New 401(k) Rules starting January 1st. 2026
by - Mark Ward,
artist - Daisy Lopez
Starting January 1, 2026, high-income earners (those with more than $145,000 in wages from the previous year) who make 401(k) catch-up contributions must make them on a Roth (after-tax) basis, according to final IRS regulations. This change, mandated by the SECURE 2.0 Act, requires high earners to pay taxes on these extra contributions upfront, which could impact their tax deductions and requires their plan to offer a Roth option. The $145,000 threshold is adjusted for inflation annually.

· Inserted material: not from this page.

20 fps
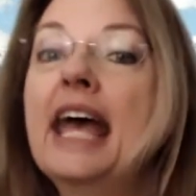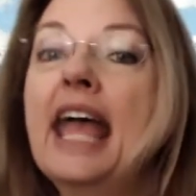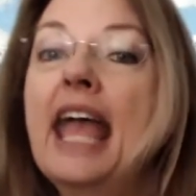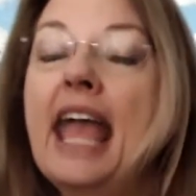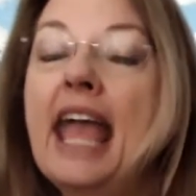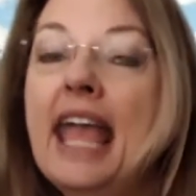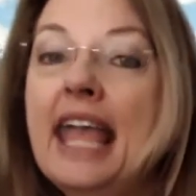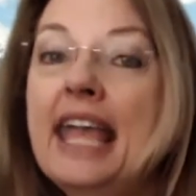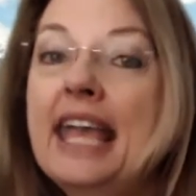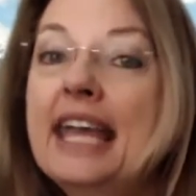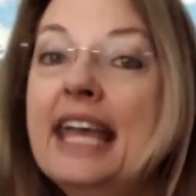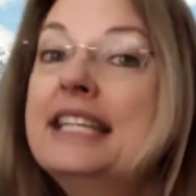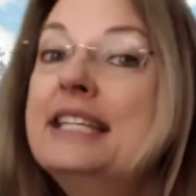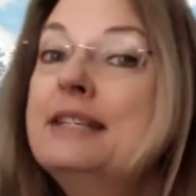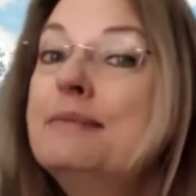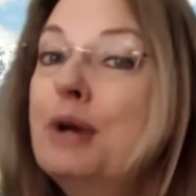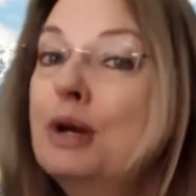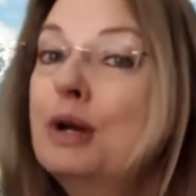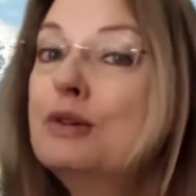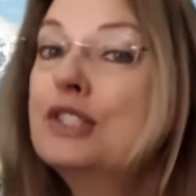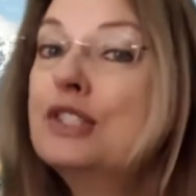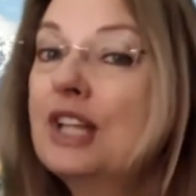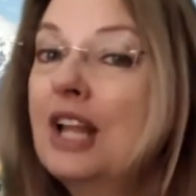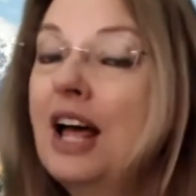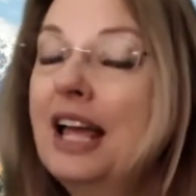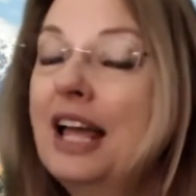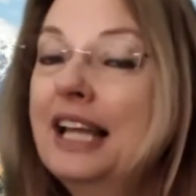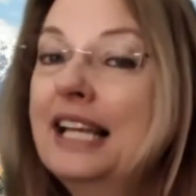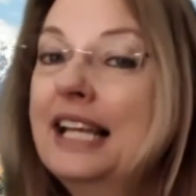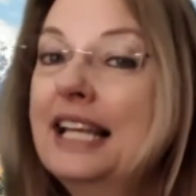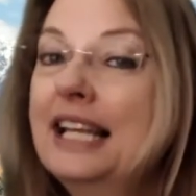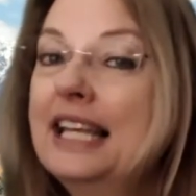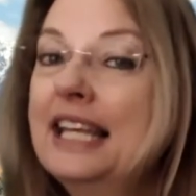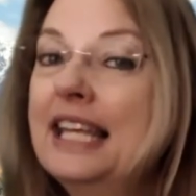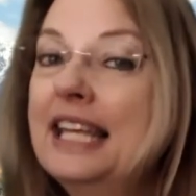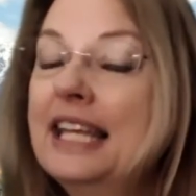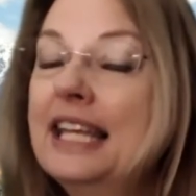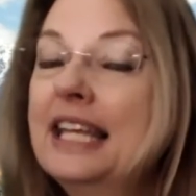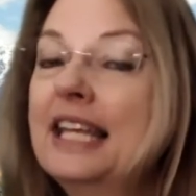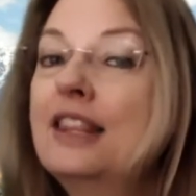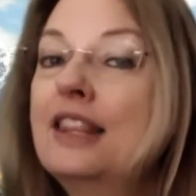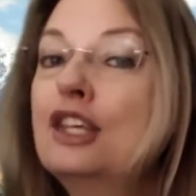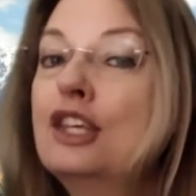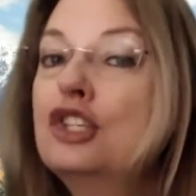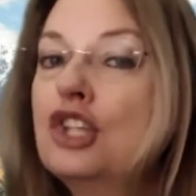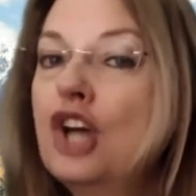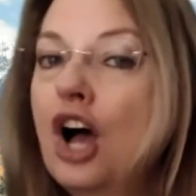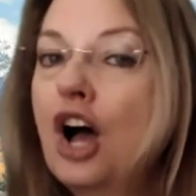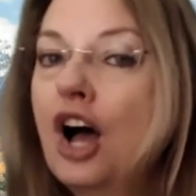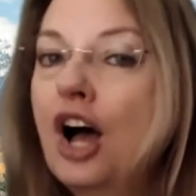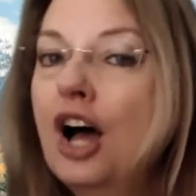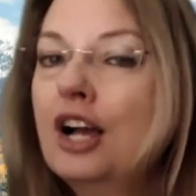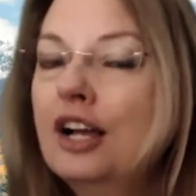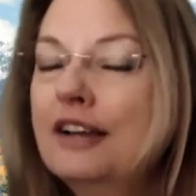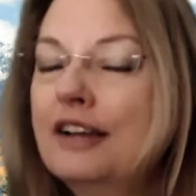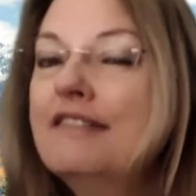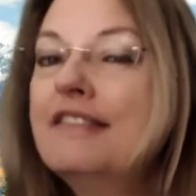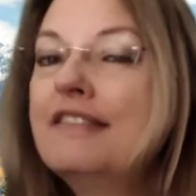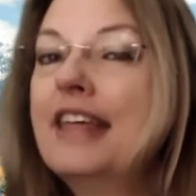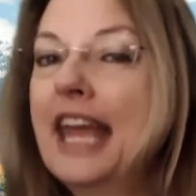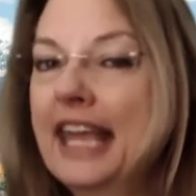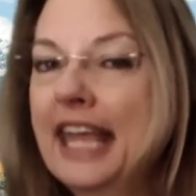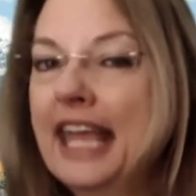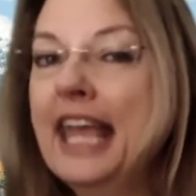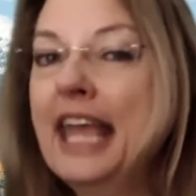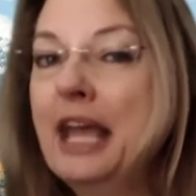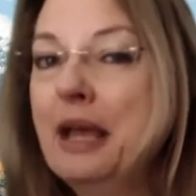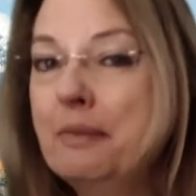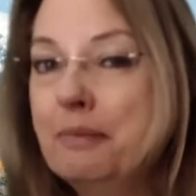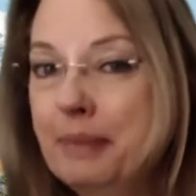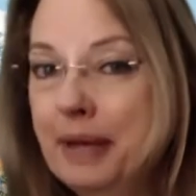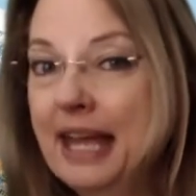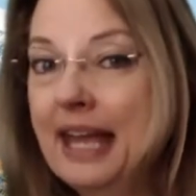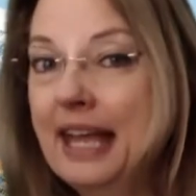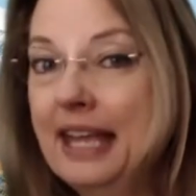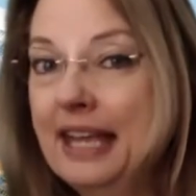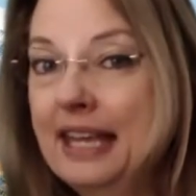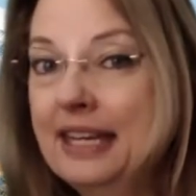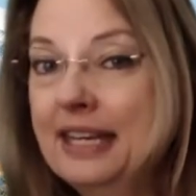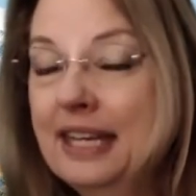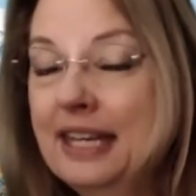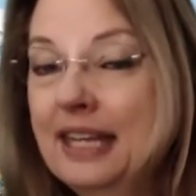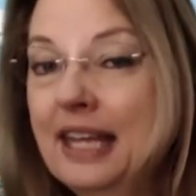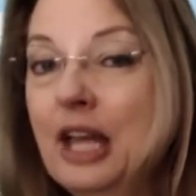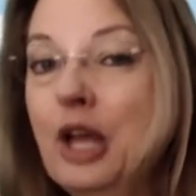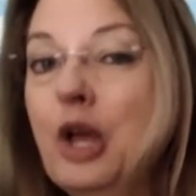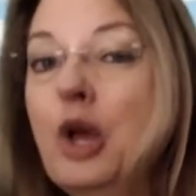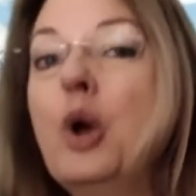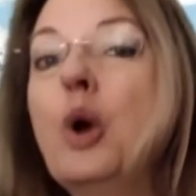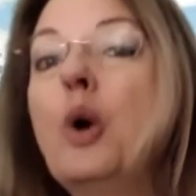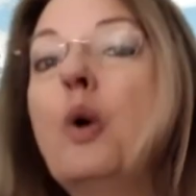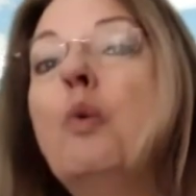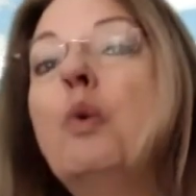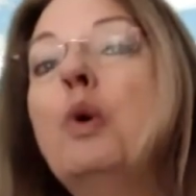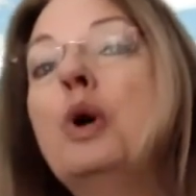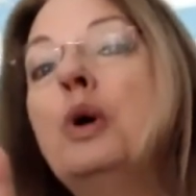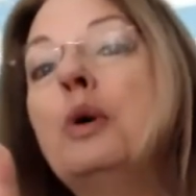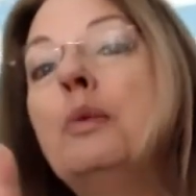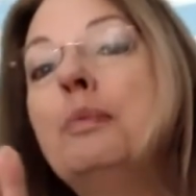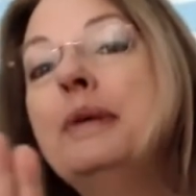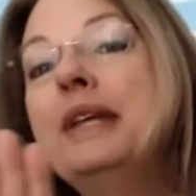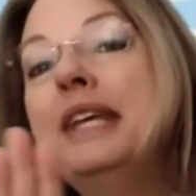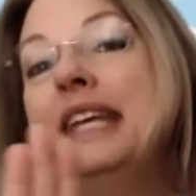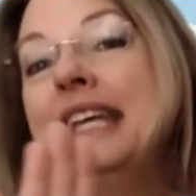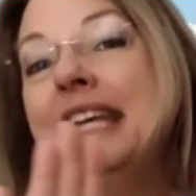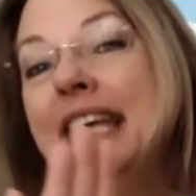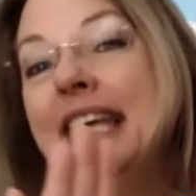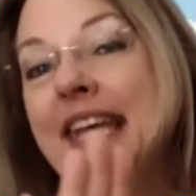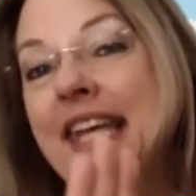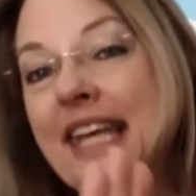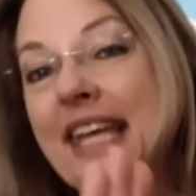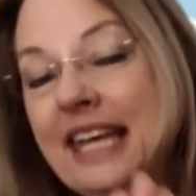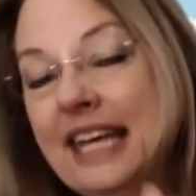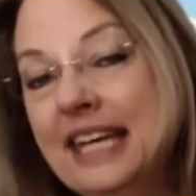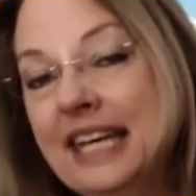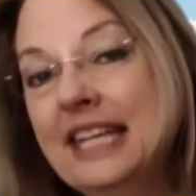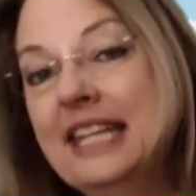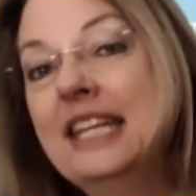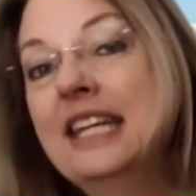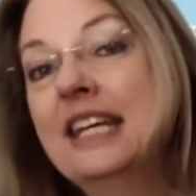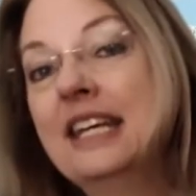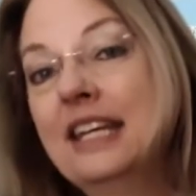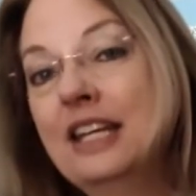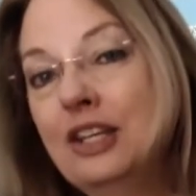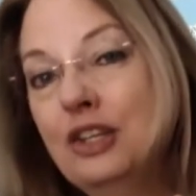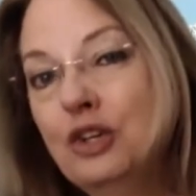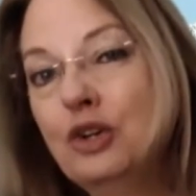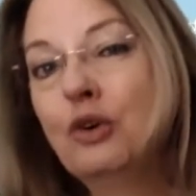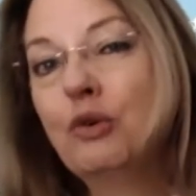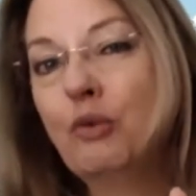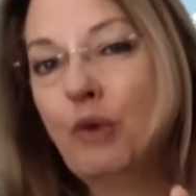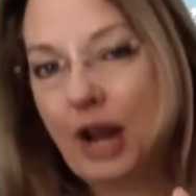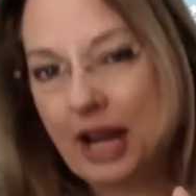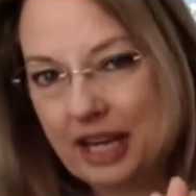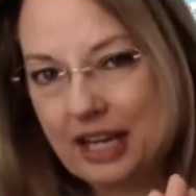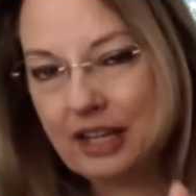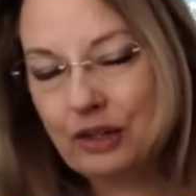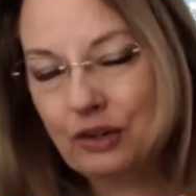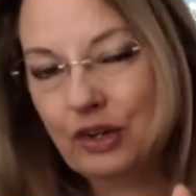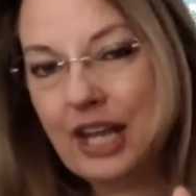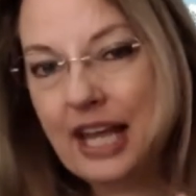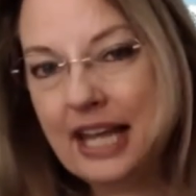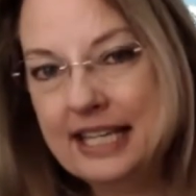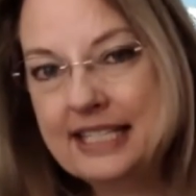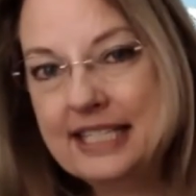And most likely, the talk of that campaign will be in your regular case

What's Changing for High Earners
Mandatory Roth Catch-Up Contributions:
If your wages from the prior year were over $145,000, your catch-up contributions to your 401(k) or 403(b) must be Roth (after-tax) contributions.
Loss of Pre-Tax Deduction:
You will no longer be able to make these catch-up contributions on a pre-tax basis, meaning the deduction is lost, according to The Wall Street Journal. However, all contributions made to the Roth portion will grow tax-deferred until distributed, and will come out completely tax-free.
Plan Availability:
Your employer's 401(k) plan must offer a Roth feature for this rule to apply. High earners without access to a Roth 401(k) will be unable to make these catch-up contributions at all, notes The Wall Street Journal.
Applies to All Catch-Up Contributions:
This new rule applies to both regular catch-up contributions for those 50+ who can do $7,500 in 2025 and $8,000 in 2026 (projected) and the "super catch-up" contributions available to those ages 60-63 who can do $11,500 in 2025 and $12,000 in 2026 (projected).
What to Do Now
Determine if you are likely to be affected by the $145,000 income threshold for 2026, says The White Coat Investor.
Review your plan documents or contact your plan administrator to confirm if your 401(k) offers a Roth 401(k) option.
Discuss your specific situation with a financial advisor or tax professional to understand how this rule impacts your retirement savings and tax strategy.